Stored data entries
● ● ●
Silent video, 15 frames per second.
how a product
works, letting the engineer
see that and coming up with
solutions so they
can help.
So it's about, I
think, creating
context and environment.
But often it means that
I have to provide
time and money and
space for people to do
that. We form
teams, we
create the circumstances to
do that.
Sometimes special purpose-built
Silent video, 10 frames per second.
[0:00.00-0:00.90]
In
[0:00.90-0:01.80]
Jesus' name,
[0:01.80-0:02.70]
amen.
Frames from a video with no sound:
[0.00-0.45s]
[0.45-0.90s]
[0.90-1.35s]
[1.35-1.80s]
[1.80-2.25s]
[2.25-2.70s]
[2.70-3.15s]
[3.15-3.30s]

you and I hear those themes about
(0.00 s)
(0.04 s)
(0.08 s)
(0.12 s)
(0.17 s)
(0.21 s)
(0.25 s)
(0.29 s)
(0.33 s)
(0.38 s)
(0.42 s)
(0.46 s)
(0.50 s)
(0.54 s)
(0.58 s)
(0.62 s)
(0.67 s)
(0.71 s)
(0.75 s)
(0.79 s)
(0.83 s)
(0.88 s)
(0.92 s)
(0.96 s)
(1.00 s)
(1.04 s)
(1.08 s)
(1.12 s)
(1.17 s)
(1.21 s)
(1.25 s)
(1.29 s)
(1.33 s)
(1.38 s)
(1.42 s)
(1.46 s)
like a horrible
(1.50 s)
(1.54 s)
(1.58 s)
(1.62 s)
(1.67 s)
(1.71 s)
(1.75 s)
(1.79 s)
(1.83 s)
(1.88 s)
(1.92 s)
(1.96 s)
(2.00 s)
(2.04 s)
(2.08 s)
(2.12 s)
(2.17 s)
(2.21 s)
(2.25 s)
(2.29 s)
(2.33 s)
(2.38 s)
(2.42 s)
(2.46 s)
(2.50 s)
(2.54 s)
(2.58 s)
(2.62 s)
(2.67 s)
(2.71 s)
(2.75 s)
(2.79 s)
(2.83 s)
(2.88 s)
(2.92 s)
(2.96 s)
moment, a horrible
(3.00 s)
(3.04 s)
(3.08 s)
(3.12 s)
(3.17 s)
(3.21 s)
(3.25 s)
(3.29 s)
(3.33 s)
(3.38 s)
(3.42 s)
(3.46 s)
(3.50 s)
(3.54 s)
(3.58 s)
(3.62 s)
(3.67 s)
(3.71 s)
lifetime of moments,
● ● ●
Work request
Copy all the records exactly so that no character differs from the source.

Exercise output
Silent video, 15 frames per second.
how a product
works, letting the engineer
see that and coming up with
solutions so they
can help.
So it's about, I
think, creating
context and environment.
But often it means that
I have to provide
time and money and
space for people to do
that. We form
teams, we
create the circumstances to
do that.
Sometimes special purpose-built
Silent video, 10 frames per second.
[0:00.00-0:00.90]
In
[0:00.90-0:01.80]
Jesus' name,
[0:01.80-0:02.70]
amen.
Frames from a video with no sound:
[0.00-0.45s]
[0.45-0.90s]
[0.90-1.35s]
[1.35-1.80s]
[1.80-2.25s]
[2.25-2.70s]
[2.70-3.15s]
[3.15-3.30s]

you and I hear those themes about
(0.00 s)
(0.04 s)
(0.08 s)
(0.12 s)
(0.17 s)
(0.21 s)
(0.25 s)
(0.29 s)
(0.33 s)
(0.38 s)
(0.42 s)
(0.46 s)
(0.50 s)
(0.54 s)
(0.58 s)
(0.62 s)
(0.67 s)
(0.71 s)
(0.75 s)
(0.79 s)
(0.83 s)
(0.88 s)
(0.92 s)
(0.96 s)
(1.00 s)
(1.04 s)
(1.08 s)
(1.12 s)
(1.17 s)
(1.21 s)
(1.25 s)
(1.29 s)
(1.33 s)
(1.38 s)
(1.42 s)
(1.46 s)
like a horrible
(1.50 s)
(1.54 s)
(1.58 s)
(1.62 s)
(1.67 s)
(1.71 s)
(1.75 s)
(1.79 s)
(1.83 s)
(1.88 s)
(1.92 s)
(1.96 s)
(2.00 s)
(2.04 s)
(2.08 s)
(2.12 s)
(2.17 s)
(2.21 s)
(2.25 s)
(2.29 s)
(2.33 s)
(2.38 s)
(2.42 s)
(2.46 s)
(2.50 s)
(2.54 s)
(2.58 s)
(2.62 s)
(2.67 s)
(2.71 s)
(2.75 s)
(2.79 s)
(2.83 s)
(2.88 s)
(2.92 s)
(2.96 s)
moment, a horrible
(3.00 s)
(3.04 s)
(3.08 s)
(3.12 s)
(3.17 s)
(3.21 s)
(3.25 s)
(3.29 s)
(3.33 s)
(3.38 s)
(3.42 s)
(3.46 s)
(3.50 s)
(3.54 s)
(3.58 s)
(3.62 s)
(3.67 s)
(3.71 s)
lifetime of moments,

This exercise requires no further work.